» **WHAT THE TASK ASKS**:
I'd like every entry returned exactly as it is, with the images left out.
-- AVAILABLE DATA follows --
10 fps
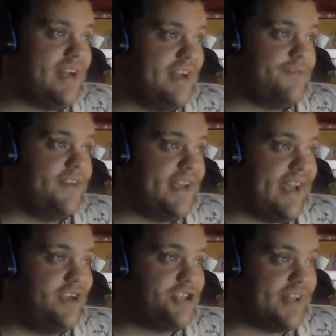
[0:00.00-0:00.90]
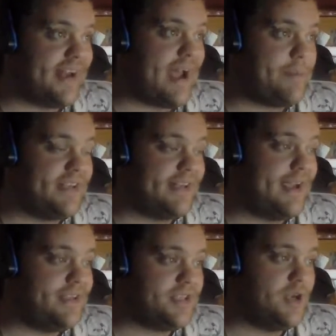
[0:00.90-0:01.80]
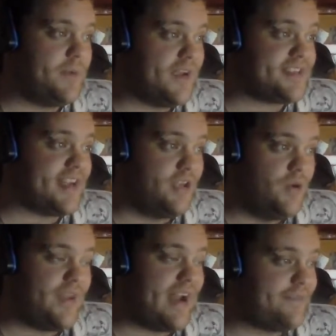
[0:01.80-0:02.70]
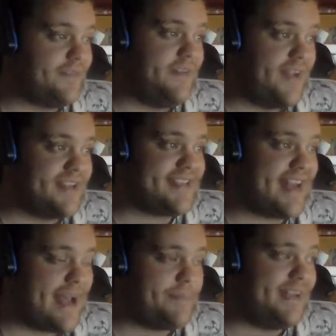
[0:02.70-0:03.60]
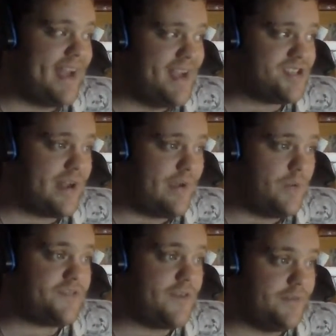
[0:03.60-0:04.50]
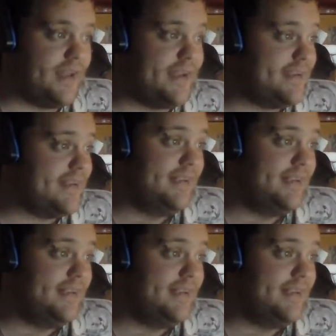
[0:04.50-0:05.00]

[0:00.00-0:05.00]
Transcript: of vindication that happened today, too, because I knew that after the events that happened yesterday, which felt like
-- AVAILABLE DATA concluded --
» **YOUR SOLUTION**:
10 fps
[0:00.00-0:00.90]
[0:00.90-0:01.80]
[0:01.80-0:02.70]
[0:02.70-0:03.60]
[0:03.60-0:04.50]
[0:04.50-0:05.00]

[0:00.00-0:05.00]
Transcript: of vindication that happened today, too, because I knew that after the events that happened yesterday, which felt like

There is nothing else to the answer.